Work task ▸
Please reproduce, exactly and in full, the lines from the one containing "[00:00:02.00 to 00:00:02.45]" to the end of the material below.

Entries shown ▸
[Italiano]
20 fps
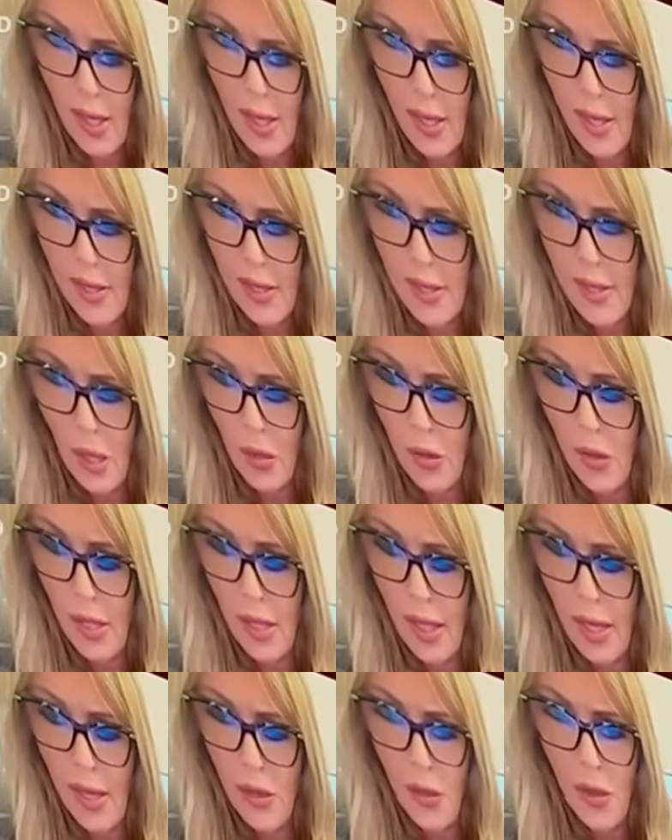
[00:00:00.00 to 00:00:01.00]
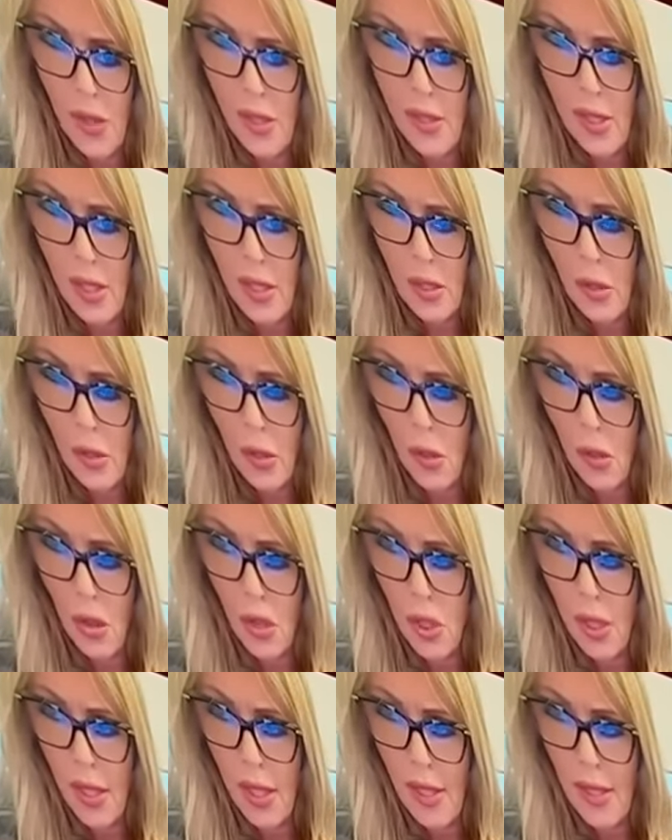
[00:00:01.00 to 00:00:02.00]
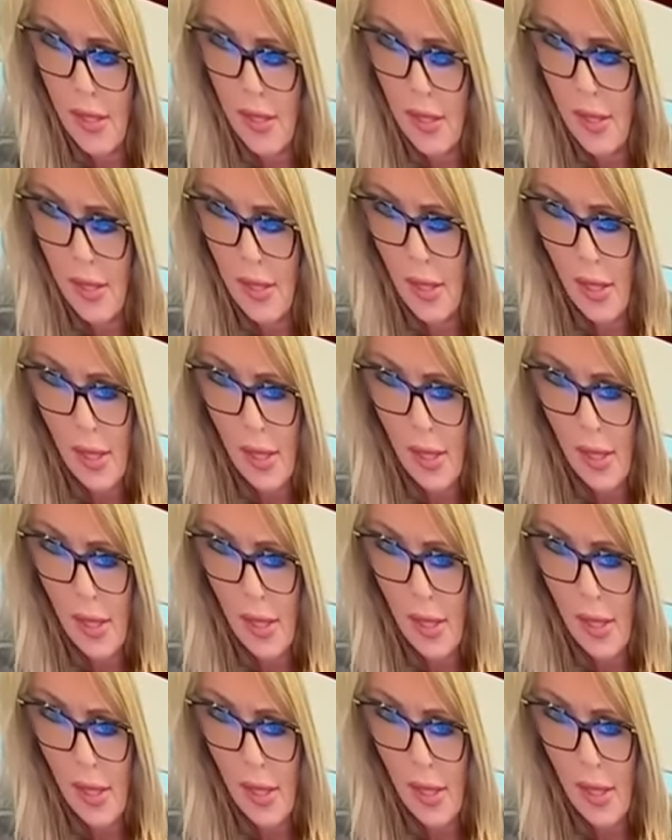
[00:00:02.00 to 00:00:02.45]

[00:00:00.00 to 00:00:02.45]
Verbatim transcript: straordinario che sia riuscita a resistere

Answer to the problem ▸
[00:00:02.00 to 00:00:02.45]

[00:00:00.00 to 00:00:02.45]
Verbatim transcript: straordinario che sia riuscita a resistere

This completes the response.